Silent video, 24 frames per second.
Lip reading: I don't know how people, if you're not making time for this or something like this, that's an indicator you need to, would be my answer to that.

========

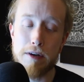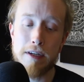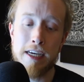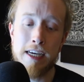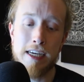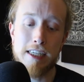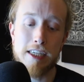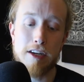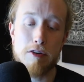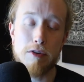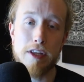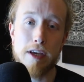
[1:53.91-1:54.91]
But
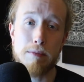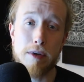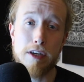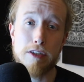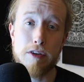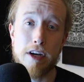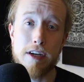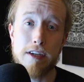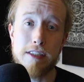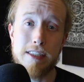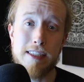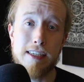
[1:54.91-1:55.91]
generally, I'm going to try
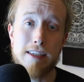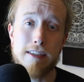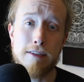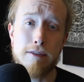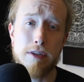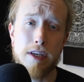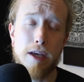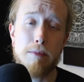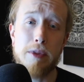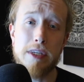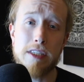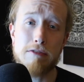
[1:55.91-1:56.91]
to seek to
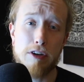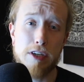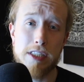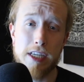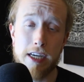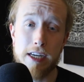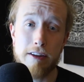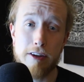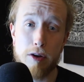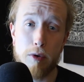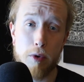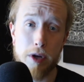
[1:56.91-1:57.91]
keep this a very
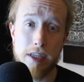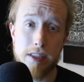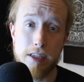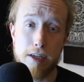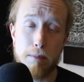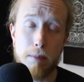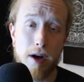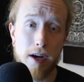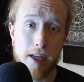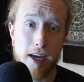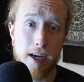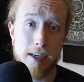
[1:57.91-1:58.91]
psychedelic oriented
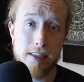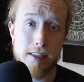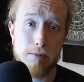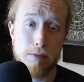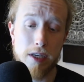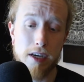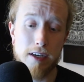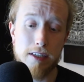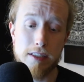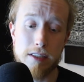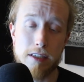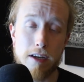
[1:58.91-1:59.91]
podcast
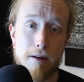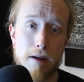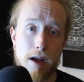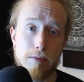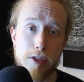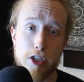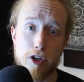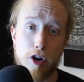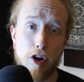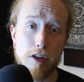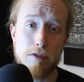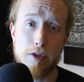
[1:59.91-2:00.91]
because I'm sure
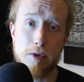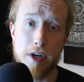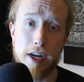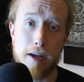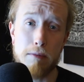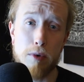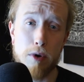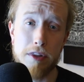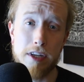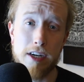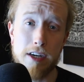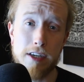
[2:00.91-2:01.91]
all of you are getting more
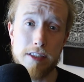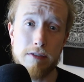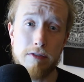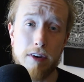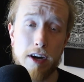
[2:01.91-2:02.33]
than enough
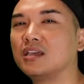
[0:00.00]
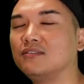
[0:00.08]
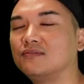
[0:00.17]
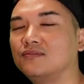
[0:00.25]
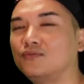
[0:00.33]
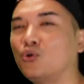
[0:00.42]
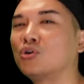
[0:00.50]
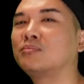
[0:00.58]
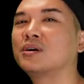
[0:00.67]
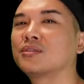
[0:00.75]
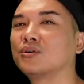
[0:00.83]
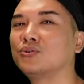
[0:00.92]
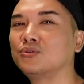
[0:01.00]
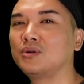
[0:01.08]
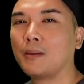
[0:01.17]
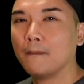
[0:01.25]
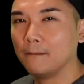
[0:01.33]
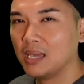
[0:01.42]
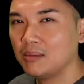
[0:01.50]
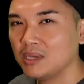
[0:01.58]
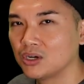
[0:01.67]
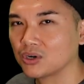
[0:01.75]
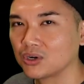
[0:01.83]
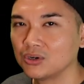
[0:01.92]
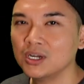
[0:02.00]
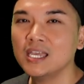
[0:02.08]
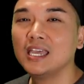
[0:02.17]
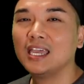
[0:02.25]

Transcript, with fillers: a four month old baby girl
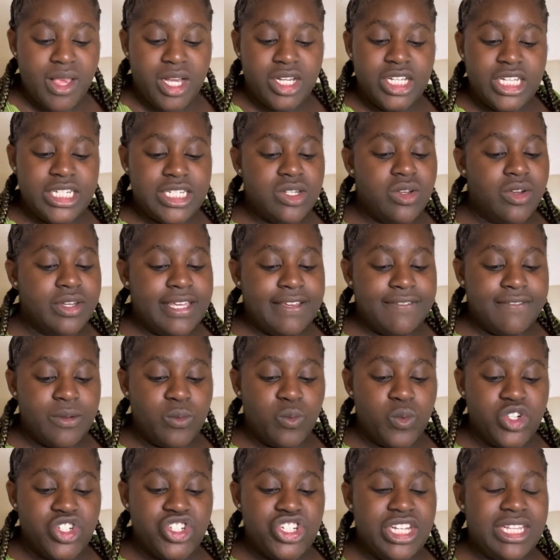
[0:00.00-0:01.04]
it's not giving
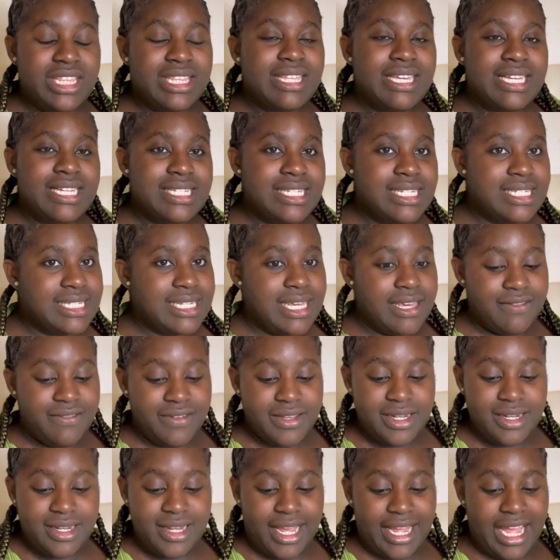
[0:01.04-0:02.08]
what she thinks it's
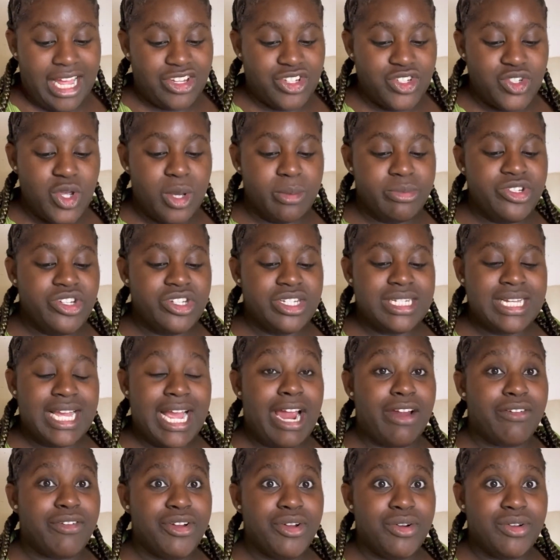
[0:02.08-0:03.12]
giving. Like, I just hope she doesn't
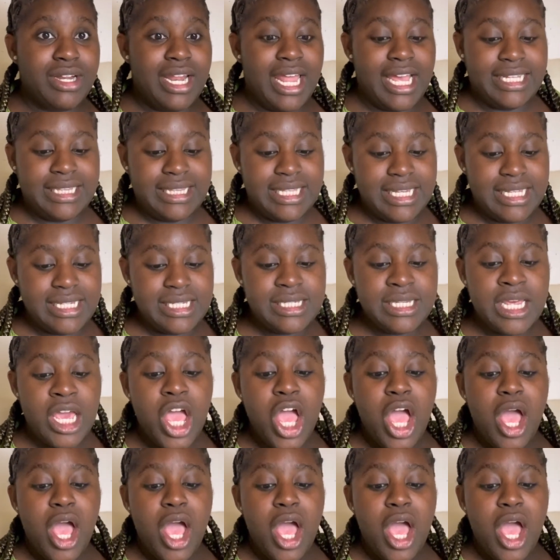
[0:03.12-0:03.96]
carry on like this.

========

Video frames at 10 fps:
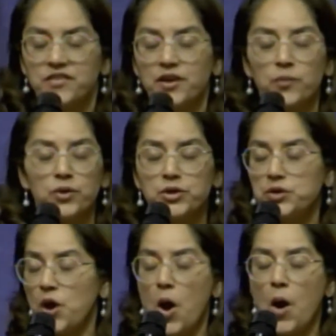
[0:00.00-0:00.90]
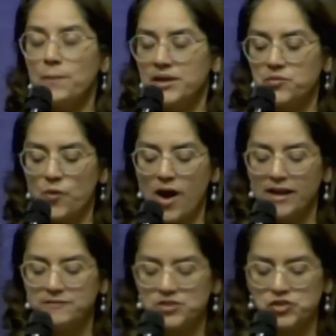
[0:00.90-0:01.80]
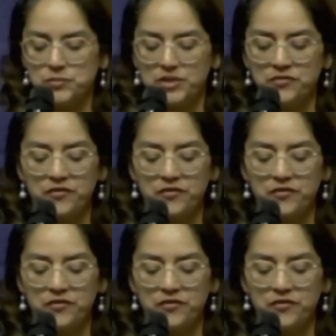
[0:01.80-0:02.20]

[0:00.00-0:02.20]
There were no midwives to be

========

### [GOAL OF THE EXERCISE]
Gather each line from the listing above that holds "frames".

### [EXERCISE ANSWER]
Silent video, 24 frames per second.
Video frames at 10 fps:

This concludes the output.